Tuesday, May 26, 2009

Memory Area Management

memory area is a sequence of contiguous physical addresses. this idea came up from the event that the kerne uses the same kind of objects. so grouping them will save much mem space.

qus: what happens when cache is increased or decreased? it is not supposed to get contig pages anymore. it will get another group of contig pages.

there are 13 list of memory areas of sizes from 32 to 131072 bytes. each list has 2 caches: dma and normal.

user processes do not have access to or use the slab allocator. it is solely used by the kernel.

2 types: general (used by the slab alloc) and specific (used by the kernel)

kmem_cache keeps track of the other caches.
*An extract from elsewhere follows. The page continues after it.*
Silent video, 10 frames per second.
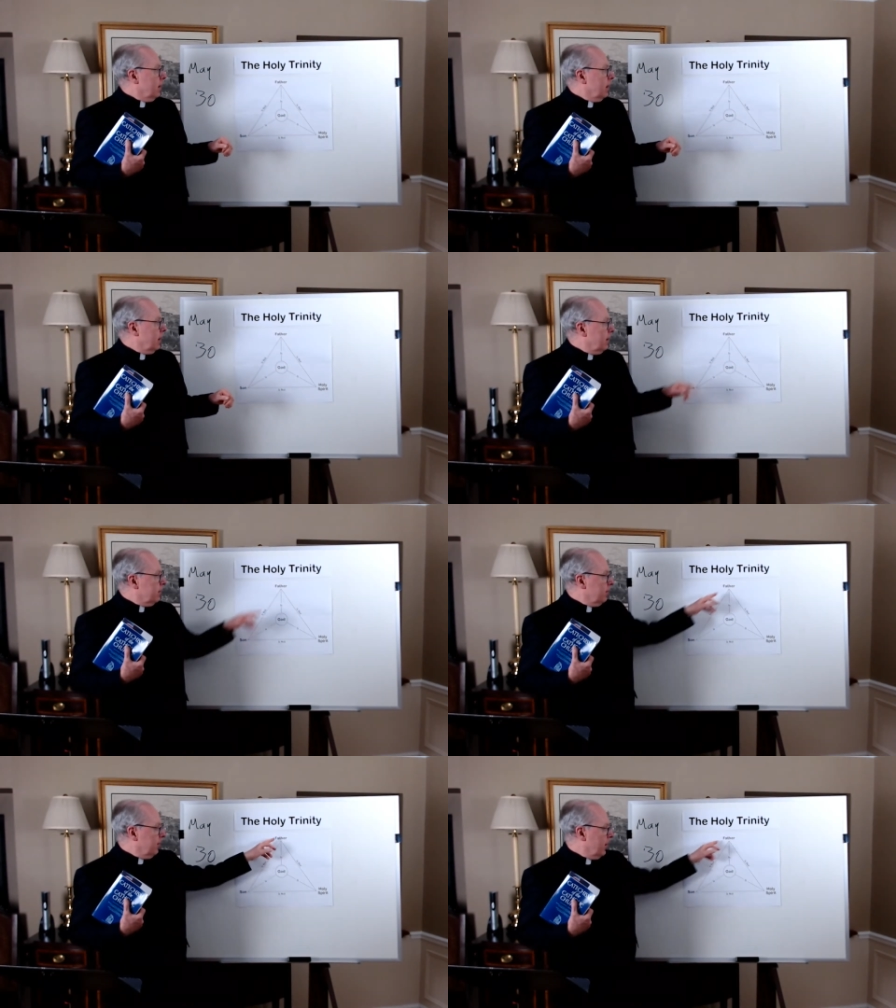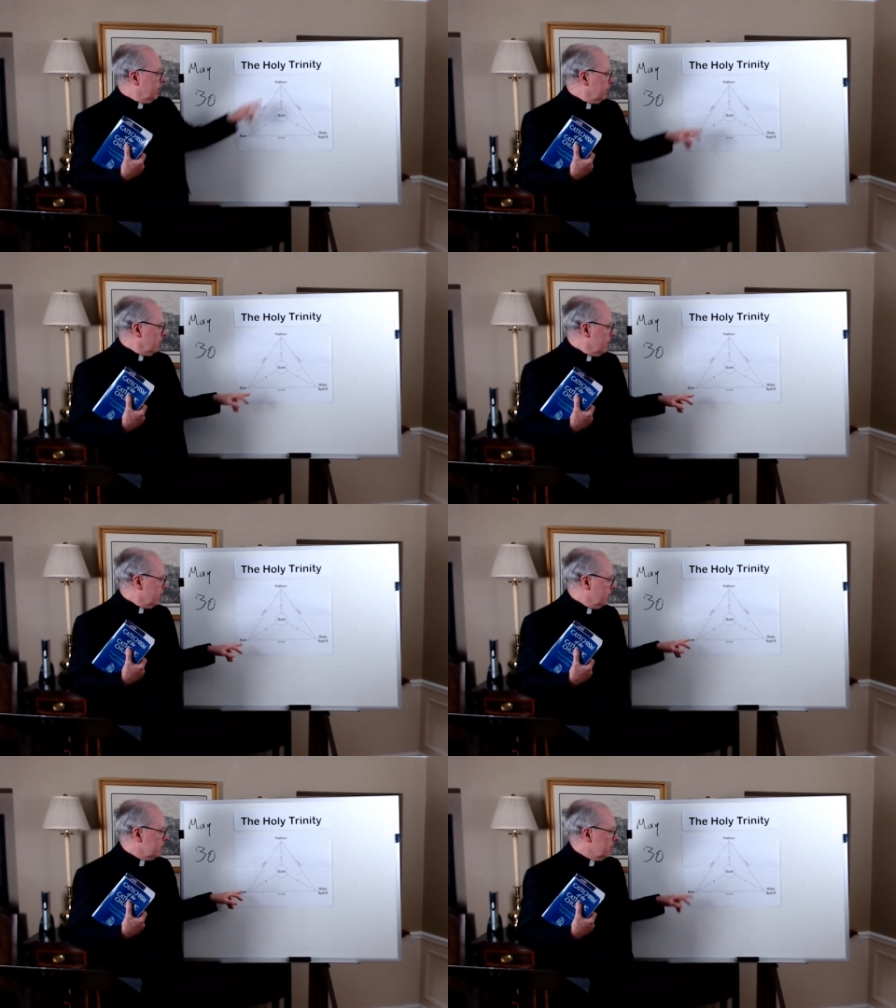of the Father,
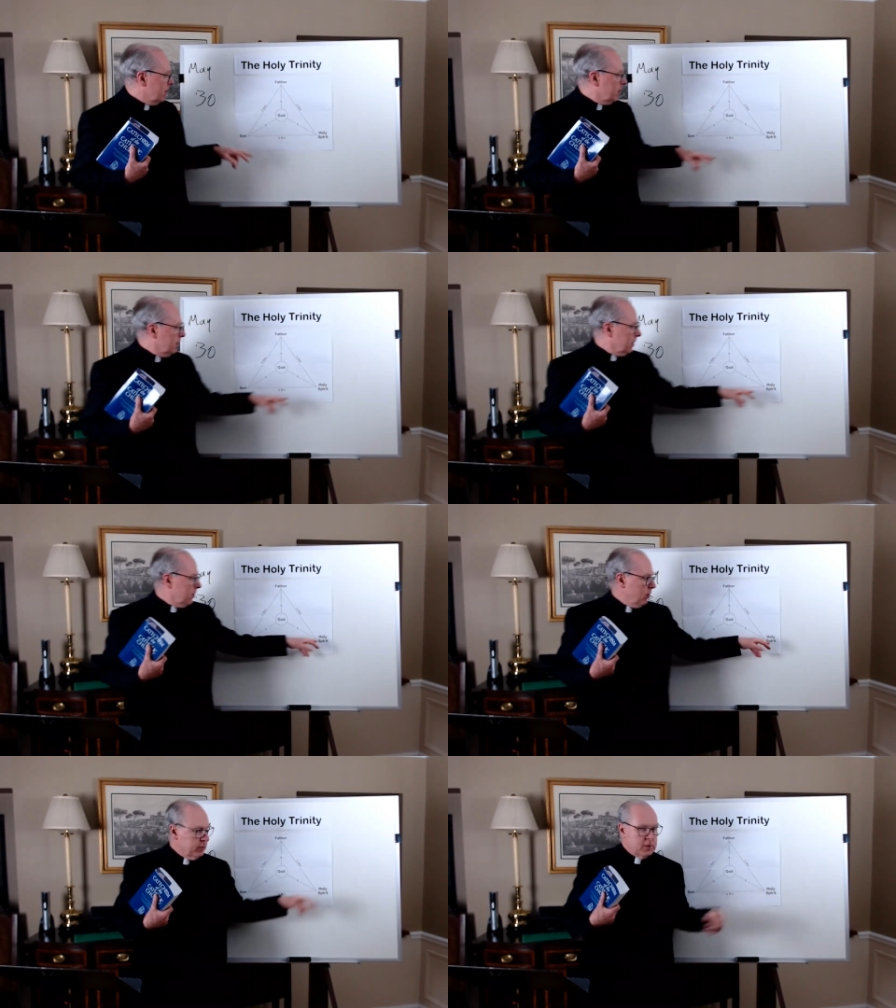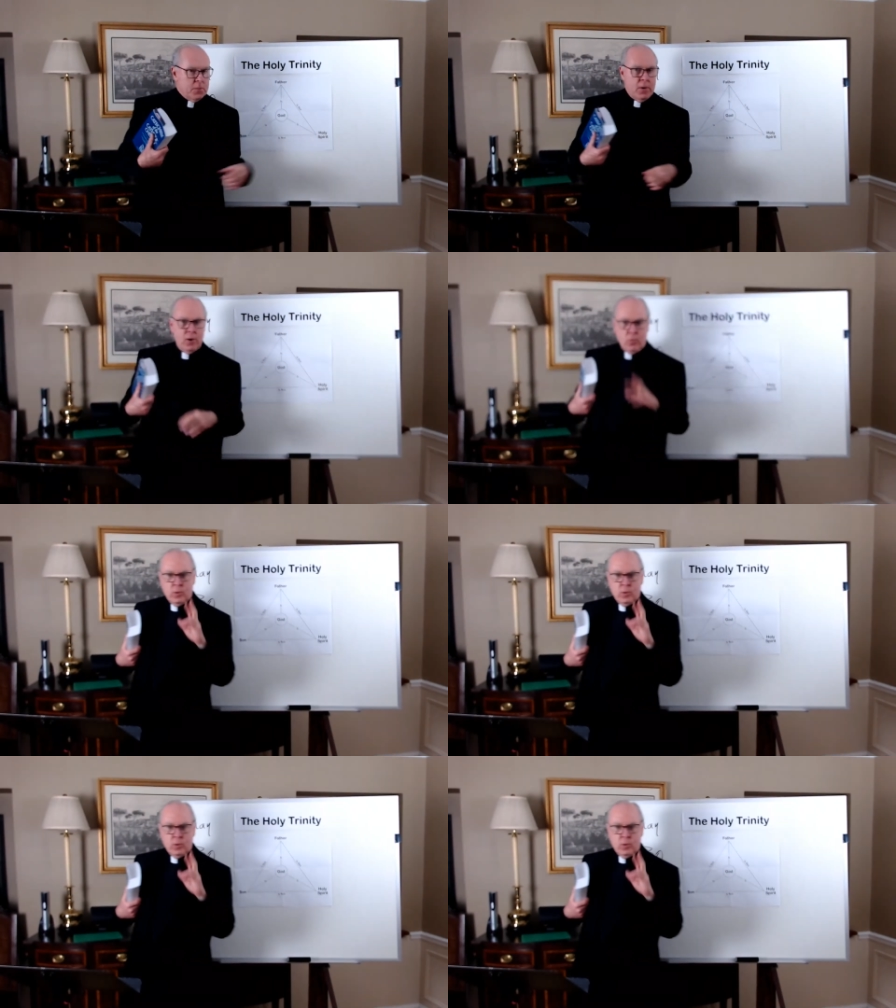the Son, and the Holy Spirit.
pages belong to a slab will have the PG_Slab flag set on them. it is not possible to get pages from ZONE_HIGHMEM because page_address() will return NULL in that case :D.

every physical or abstract entity has a descriptor in the kernel. a page frame within a slab has its PG_Slab flags set, lru.next=slab desc, lru.prev=cache desc. lru is used in buddy allocator to make a chain of free consecutive pages. as the page is no longer in buddy alloc, we can use this lru field to do something useful. slab pages are pseudo-free as they are free but not tracked by the buddy alloc.

slab page frames can be tracked by s_mem of slab desc and cachedesc.gfporder

Saturday, May 23, 2009

Page Cache

during hibernation, RAM is written to swap space.

page cache is a set of radix trees that helps to quickly find out a page from the address space of object of the owner.

kinds of pages in page cache
  • regular file, directories
  • block device data
  • swapped out processes
  • file of special fs (eg, ipc shm)
page owner is the inode object. (the idea of owner of a page comes only when the page cache is in action). r/w depends on the type of owner. 3 types of owner:
  • regular file
  • block device file
  • swap area and swap cache
inode contains address space object which is the page cache (pages and methods). block device also has an inode for it. the idea of the owner based on uniqueness of resource.

the radix tree of the pages in a page cache is searched in a way similar to page table lookup. the number of bits taken for indexing depends on the height of the tree.

find_get_page() increases the page usage counter (page->count). find_lock_page() additionally sets the PG_locked flag.

the radix tree is a kind of database for the pages (by utilizing the tag field)

PG_writeback means the page is currently being written back to disk (tag[1]).

A buffer page is a page with buffer heads. every page in a page cache should be a buffer page ... isn't it?

all anon/file reads and writes are executed on RAM only. if a page gets written, the PG_dirty flag is set during page fault. if a dirty page is in an addr space, then it must be written back to disk.

the private field of a buffer page points to the buffer head of the first block.

Sunday, May 17, 2009

Memory Mapping

2 kinds of pages: anonymous pages (pure RAM) and file mapped pages (backed by a file on disk/blk device). 2 levels of pages: physical and logical structure.

anonymous pages have mapping=NULL, mapped pages have mapping=addr_space. mapped pages also form a radix tree under the addr spc object.

the layer above page layer is the memory region layer. that layer keeps some flag to specify the kind of pages underneath.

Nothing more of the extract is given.